Activity: These records are to be written out exactly as they read, minus the pictures.

Study material:
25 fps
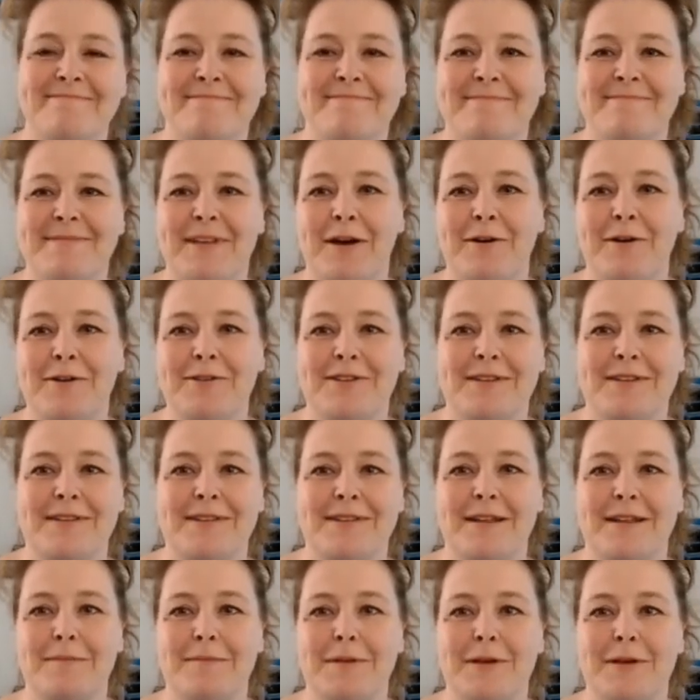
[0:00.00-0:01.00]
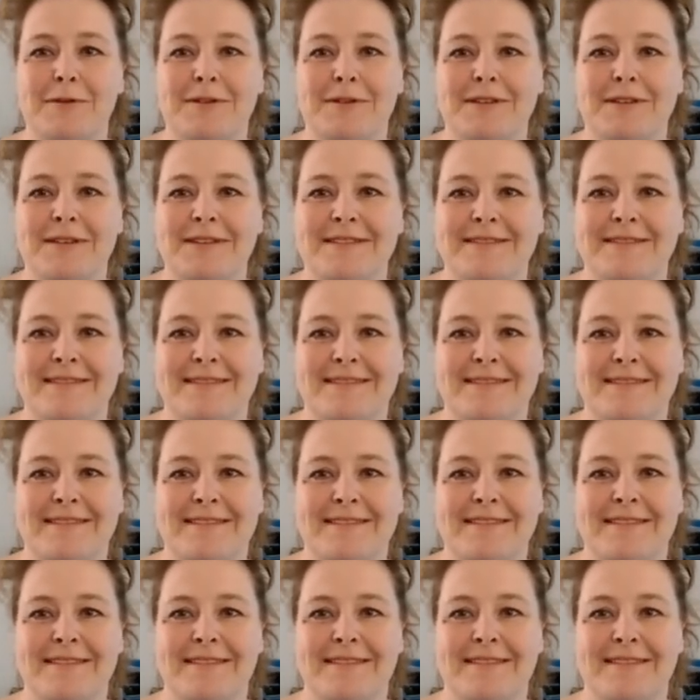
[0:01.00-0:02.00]

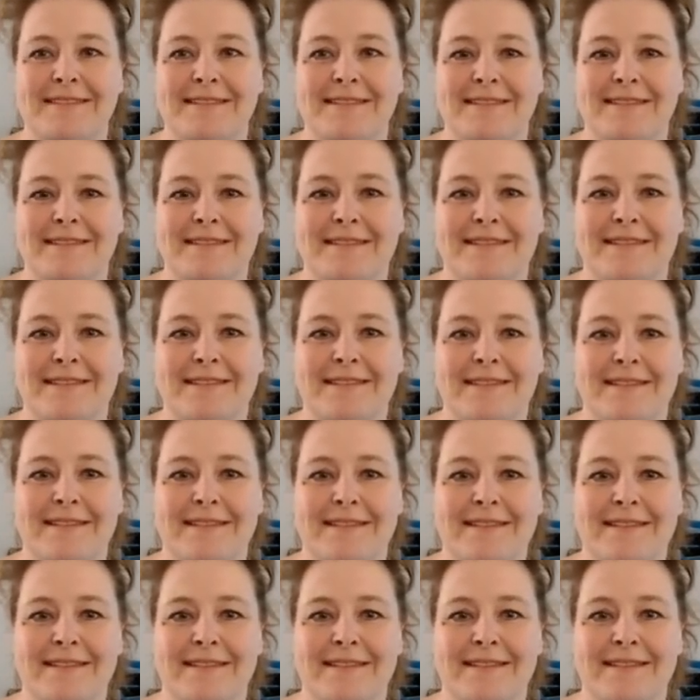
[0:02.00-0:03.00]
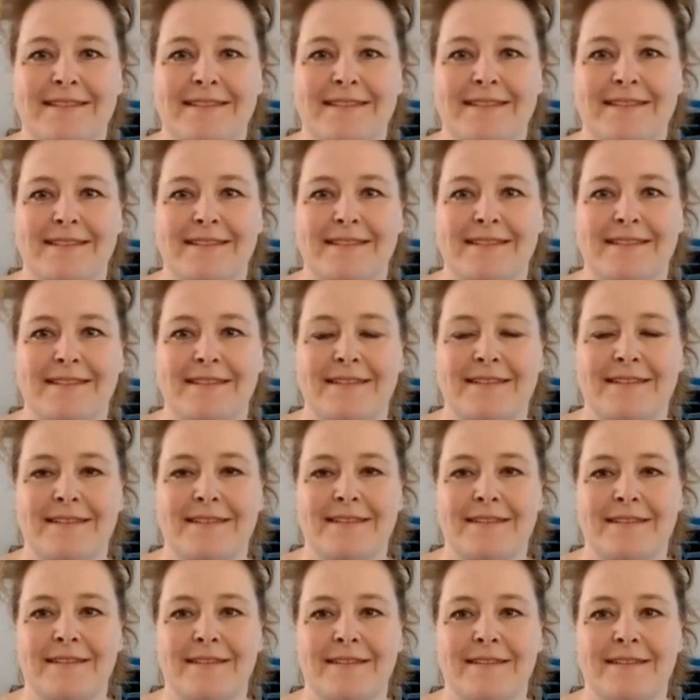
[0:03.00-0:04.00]

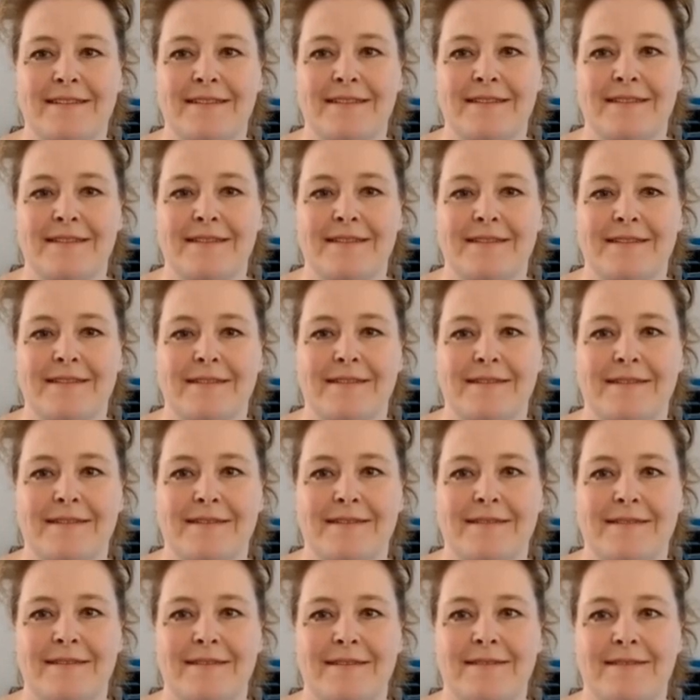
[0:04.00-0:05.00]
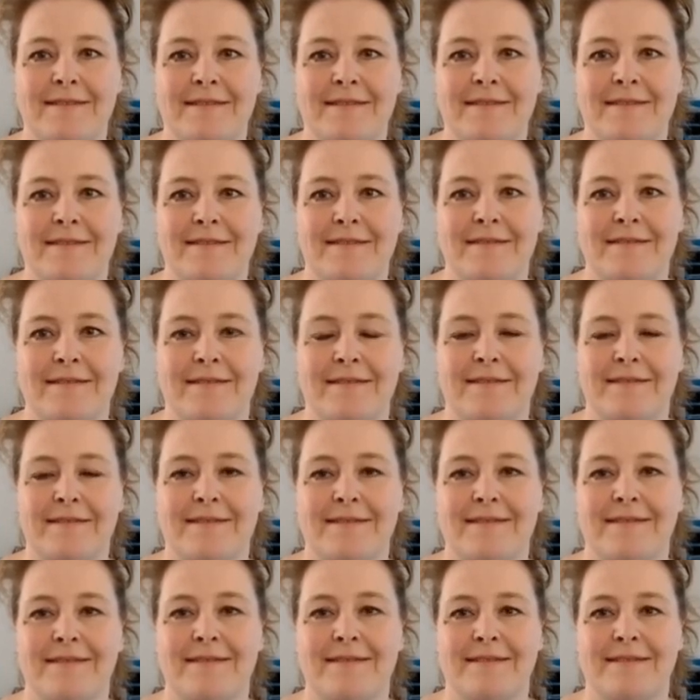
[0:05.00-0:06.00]

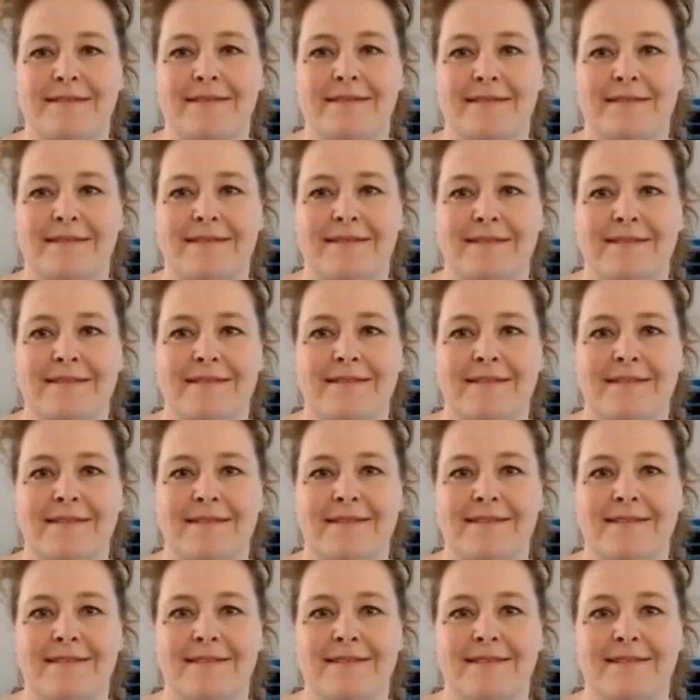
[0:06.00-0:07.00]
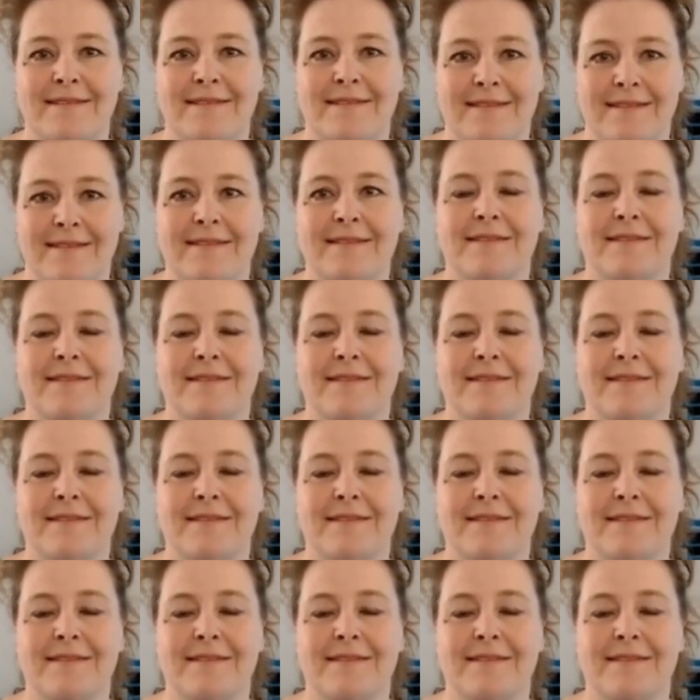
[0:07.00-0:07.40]
[no speech]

Exercise solution:
25 fps
[0:00.00-0:01.00]
[0:01.00-0:02.00]

[0:02.00-0:03.00]
[0:03.00-0:04.00]

[0:04.00-0:05.00]
[0:05.00-0:06.00]

[0:06.00-0:07.00]
[0:07.00-0:07.40]
[no speech]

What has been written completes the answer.